YOUR OBJECTIVE:
Please retype the material beneath this task exactly, starting with its first line and finishing with the line containing "[00:02:21.58]".

EXERCISE INPUT:

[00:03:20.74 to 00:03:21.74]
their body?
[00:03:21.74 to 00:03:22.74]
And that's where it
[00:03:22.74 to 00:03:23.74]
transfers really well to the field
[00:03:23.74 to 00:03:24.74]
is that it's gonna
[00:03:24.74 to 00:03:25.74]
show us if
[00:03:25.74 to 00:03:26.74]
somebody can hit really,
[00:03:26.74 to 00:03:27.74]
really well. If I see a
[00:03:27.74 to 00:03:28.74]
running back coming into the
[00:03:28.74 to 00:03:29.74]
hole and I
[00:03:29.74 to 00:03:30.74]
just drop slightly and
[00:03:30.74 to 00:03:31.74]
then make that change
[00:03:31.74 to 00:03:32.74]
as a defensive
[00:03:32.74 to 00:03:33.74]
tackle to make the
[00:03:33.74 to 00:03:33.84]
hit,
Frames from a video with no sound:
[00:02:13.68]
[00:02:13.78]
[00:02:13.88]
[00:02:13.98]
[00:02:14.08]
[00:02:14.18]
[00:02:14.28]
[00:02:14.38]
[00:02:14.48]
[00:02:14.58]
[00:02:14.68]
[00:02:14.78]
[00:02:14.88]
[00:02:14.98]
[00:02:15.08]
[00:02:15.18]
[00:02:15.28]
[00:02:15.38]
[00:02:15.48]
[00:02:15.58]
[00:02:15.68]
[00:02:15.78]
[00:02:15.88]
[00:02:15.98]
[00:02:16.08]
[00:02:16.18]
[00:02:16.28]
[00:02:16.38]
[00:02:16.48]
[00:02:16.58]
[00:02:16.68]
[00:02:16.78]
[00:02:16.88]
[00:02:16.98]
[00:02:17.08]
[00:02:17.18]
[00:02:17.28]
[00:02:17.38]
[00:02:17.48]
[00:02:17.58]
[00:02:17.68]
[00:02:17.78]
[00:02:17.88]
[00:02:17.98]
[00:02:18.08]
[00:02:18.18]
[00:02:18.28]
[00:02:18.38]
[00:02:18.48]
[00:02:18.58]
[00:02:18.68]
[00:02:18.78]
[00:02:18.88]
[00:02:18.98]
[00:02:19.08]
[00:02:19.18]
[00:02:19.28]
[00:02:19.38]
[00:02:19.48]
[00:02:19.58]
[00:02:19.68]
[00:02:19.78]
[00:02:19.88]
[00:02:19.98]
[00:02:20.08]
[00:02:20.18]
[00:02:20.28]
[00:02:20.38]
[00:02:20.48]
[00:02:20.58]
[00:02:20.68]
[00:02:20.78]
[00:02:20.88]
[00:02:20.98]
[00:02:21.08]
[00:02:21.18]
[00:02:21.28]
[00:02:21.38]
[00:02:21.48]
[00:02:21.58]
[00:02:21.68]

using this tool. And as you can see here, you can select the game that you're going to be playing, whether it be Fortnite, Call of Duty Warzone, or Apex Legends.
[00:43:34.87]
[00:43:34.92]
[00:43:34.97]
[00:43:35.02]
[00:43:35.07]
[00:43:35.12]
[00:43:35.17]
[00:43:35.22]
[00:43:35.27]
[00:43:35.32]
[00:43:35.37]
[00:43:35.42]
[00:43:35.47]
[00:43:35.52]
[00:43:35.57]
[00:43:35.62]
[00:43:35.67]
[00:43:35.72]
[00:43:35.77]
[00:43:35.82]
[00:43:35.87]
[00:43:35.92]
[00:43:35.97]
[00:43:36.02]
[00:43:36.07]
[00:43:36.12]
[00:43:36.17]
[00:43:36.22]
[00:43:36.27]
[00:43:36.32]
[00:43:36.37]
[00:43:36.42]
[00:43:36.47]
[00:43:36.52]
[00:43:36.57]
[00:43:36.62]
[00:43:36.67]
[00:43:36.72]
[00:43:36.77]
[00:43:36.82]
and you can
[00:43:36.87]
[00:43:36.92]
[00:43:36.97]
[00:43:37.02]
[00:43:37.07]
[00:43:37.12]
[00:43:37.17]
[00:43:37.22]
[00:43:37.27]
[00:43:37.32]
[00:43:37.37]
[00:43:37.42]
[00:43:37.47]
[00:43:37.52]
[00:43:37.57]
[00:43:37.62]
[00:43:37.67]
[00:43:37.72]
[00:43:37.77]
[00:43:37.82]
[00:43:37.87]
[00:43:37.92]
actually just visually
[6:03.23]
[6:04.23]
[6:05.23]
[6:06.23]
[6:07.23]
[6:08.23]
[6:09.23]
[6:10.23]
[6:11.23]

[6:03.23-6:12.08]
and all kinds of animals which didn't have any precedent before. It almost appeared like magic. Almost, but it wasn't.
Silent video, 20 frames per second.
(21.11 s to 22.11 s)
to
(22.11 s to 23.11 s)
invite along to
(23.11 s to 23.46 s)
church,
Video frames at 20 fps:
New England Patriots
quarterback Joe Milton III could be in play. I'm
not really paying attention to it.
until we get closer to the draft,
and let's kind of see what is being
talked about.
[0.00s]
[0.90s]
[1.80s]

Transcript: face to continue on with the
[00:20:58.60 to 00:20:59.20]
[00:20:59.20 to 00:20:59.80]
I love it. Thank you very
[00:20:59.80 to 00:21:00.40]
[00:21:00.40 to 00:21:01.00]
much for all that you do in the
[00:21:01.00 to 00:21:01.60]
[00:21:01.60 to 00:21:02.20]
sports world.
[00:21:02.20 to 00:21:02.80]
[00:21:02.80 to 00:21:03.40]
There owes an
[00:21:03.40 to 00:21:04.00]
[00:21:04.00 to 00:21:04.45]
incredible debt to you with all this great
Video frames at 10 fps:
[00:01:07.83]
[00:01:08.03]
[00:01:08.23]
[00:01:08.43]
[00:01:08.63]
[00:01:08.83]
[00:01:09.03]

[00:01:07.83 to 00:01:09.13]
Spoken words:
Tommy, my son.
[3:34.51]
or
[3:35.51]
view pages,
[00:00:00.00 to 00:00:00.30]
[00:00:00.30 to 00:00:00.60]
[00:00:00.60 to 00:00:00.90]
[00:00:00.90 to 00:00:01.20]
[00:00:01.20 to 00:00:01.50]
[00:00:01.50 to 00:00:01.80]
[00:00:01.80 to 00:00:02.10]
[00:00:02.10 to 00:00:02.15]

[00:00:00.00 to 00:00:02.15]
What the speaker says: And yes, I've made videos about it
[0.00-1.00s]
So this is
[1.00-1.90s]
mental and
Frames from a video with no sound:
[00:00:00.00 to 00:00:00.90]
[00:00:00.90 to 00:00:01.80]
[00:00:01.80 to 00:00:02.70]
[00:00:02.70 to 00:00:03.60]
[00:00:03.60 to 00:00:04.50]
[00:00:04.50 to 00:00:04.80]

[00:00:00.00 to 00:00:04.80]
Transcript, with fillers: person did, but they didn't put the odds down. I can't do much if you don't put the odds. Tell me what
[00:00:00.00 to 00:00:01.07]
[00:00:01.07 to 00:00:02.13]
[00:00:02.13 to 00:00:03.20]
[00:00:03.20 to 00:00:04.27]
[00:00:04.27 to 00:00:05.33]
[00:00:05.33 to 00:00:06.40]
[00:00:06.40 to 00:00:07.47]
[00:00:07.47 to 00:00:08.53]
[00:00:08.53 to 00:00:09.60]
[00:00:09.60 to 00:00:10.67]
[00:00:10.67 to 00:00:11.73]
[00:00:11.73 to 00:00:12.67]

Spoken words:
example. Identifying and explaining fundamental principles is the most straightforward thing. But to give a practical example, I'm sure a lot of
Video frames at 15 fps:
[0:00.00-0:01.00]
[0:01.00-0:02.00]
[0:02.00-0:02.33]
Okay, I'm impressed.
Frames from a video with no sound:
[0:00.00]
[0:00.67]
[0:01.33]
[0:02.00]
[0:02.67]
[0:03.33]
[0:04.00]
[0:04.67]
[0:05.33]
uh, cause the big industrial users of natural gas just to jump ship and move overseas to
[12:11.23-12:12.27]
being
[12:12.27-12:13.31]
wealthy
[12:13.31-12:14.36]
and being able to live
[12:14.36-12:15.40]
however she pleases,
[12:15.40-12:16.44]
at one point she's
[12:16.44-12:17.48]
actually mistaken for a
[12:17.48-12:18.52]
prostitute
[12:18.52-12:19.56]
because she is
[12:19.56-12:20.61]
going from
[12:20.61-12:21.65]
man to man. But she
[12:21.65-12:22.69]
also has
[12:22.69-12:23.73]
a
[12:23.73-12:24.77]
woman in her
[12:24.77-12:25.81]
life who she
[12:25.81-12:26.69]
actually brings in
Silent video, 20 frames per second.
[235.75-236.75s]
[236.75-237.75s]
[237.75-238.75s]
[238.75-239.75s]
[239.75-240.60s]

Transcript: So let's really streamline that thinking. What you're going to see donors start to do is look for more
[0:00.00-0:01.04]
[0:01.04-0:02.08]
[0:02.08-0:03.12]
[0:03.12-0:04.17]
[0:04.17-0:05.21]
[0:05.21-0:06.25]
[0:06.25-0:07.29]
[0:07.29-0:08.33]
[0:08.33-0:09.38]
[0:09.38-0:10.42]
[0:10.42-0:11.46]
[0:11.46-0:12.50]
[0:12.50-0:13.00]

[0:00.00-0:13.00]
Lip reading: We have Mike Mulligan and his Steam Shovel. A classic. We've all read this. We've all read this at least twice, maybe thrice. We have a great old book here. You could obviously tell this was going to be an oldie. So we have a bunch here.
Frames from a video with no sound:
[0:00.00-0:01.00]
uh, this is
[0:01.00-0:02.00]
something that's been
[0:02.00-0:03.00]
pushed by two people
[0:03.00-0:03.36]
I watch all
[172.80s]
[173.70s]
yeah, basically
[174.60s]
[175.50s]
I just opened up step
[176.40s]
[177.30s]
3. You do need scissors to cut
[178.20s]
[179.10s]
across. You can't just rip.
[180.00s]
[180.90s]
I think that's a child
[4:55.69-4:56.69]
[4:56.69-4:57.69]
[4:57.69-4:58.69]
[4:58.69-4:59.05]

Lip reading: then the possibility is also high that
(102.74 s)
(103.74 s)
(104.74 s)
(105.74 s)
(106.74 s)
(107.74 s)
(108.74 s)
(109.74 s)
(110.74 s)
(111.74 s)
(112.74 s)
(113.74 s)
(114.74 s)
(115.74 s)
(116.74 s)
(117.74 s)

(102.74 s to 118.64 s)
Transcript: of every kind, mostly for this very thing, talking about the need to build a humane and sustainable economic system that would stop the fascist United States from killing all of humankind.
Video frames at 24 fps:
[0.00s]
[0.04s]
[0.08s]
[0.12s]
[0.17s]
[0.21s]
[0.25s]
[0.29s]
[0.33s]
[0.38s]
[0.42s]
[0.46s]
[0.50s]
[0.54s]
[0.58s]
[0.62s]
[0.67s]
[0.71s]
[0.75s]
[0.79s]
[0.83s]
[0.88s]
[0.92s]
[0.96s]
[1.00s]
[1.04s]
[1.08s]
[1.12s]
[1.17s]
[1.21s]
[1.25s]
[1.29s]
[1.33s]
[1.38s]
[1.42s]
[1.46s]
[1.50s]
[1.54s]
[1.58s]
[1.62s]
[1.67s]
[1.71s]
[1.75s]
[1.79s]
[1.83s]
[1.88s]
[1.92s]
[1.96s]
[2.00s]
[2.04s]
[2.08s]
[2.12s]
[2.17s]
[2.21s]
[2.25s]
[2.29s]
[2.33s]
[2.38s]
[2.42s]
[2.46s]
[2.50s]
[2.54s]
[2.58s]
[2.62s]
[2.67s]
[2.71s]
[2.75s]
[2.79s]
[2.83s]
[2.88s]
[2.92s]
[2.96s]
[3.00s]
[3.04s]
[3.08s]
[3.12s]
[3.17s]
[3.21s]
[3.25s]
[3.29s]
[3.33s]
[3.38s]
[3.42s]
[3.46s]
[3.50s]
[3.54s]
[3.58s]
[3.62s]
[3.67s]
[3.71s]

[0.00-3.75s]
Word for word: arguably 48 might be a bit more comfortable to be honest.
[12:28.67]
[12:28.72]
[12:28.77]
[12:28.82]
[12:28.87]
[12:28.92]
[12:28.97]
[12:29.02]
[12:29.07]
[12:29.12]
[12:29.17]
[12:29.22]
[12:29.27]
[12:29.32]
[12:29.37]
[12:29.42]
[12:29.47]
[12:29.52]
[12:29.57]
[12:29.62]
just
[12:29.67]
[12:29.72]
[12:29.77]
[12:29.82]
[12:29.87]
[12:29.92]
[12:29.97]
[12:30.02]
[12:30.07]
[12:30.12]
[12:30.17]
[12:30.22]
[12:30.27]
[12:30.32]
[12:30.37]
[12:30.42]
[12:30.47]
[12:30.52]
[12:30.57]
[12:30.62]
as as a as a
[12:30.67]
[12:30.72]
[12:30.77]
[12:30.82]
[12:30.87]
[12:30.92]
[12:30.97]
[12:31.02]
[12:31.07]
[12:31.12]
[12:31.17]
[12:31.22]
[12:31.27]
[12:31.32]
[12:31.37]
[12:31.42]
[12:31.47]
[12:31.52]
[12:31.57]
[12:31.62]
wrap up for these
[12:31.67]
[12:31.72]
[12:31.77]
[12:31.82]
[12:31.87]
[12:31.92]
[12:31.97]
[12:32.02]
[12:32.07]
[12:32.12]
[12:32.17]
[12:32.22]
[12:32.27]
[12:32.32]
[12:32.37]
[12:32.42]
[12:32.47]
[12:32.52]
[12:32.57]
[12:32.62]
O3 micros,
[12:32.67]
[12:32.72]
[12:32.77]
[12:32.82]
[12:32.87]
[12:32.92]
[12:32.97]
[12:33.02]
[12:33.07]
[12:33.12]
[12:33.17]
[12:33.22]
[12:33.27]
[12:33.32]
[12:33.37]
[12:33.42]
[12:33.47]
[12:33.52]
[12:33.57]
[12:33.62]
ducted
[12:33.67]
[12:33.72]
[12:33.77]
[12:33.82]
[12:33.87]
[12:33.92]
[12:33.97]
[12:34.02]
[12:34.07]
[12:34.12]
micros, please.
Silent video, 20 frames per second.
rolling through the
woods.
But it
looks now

OUTPUT BELOW:
[00:03:20.74 to 00:03:21.74]
their body?
[00:03:21.74 to 00:03:22.74]
And that's where it
[00:03:22.74 to 00:03:23.74]
transfers really well to the field
[00:03:23.74 to 00:03:24.74]
is that it's gonna
[00:03:24.74 to 00:03:25.74]
show us if
[00:03:25.74 to 00:03:26.74]
somebody can hit really,
[00:03:26.74 to 00:03:27.74]
really well. If I see a
[00:03:27.74 to 00:03:28.74]
running back coming into the
[00:03:28.74 to 00:03:29.74]
hole and I
[00:03:29.74 to 00:03:30.74]
just drop slightly and
[00:03:30.74 to 00:03:31.74]
then make that change
[00:03:31.74 to 00:03:32.74]
as a defensive
[00:03:32.74 to 00:03:33.74]
tackle to make the
[00:03:33.74 to 00:03:33.84]
hit,
Frames from a video with no sound:
[00:02:13.68]
[00:02:13.78]
[00:02:13.88]
[00:02:13.98]
[00:02:14.08]
[00:02:14.18]
[00:02:14.28]
[00:02:14.38]
[00:02:14.48]
[00:02:14.58]
[00:02:14.68]
[00:02:14.78]
[00:02:14.88]
[00:02:14.98]
[00:02:15.08]
[00:02:15.18]
[00:02:15.28]
[00:02:15.38]
[00:02:15.48]
[00:02:15.58]
[00:02:15.68]
[00:02:15.78]
[00:02:15.88]
[00:02:15.98]
[00:02:16.08]
[00:02:16.18]
[00:02:16.28]
[00:02:16.38]
[00:02:16.48]
[00:02:16.58]
[00:02:16.68]
[00:02:16.78]
[00:02:16.88]
[00:02:16.98]
[00:02:17.08]
[00:02:17.18]
[00:02:17.28]
[00:02:17.38]
[00:02:17.48]
[00:02:17.58]
[00:02:17.68]
[00:02:17.78]
[00:02:17.88]
[00:02:17.98]
[00:02:18.08]
[00:02:18.18]
[00:02:18.28]
[00:02:18.38]
[00:02:18.48]
[00:02:18.58]
[00:02:18.68]
[00:02:18.78]
[00:02:18.88]
[00:02:18.98]
[00:02:19.08]
[00:02:19.18]
[00:02:19.28]
[00:02:19.38]
[00:02:19.48]
[00:02:19.58]
[00:02:19.68]
[00:02:19.78]
[00:02:19.88]
[00:02:19.98]
[00:02:20.08]
[00:02:20.18]
[00:02:20.28]
[00:02:20.38]
[00:02:20.48]
[00:02:20.58]
[00:02:20.68]
[00:02:20.78]
[00:02:20.88]
[00:02:20.98]
[00:02:21.08]
[00:02:21.18]
[00:02:21.28]
[00:02:21.38]
[00:02:21.48]
[00:02:21.58]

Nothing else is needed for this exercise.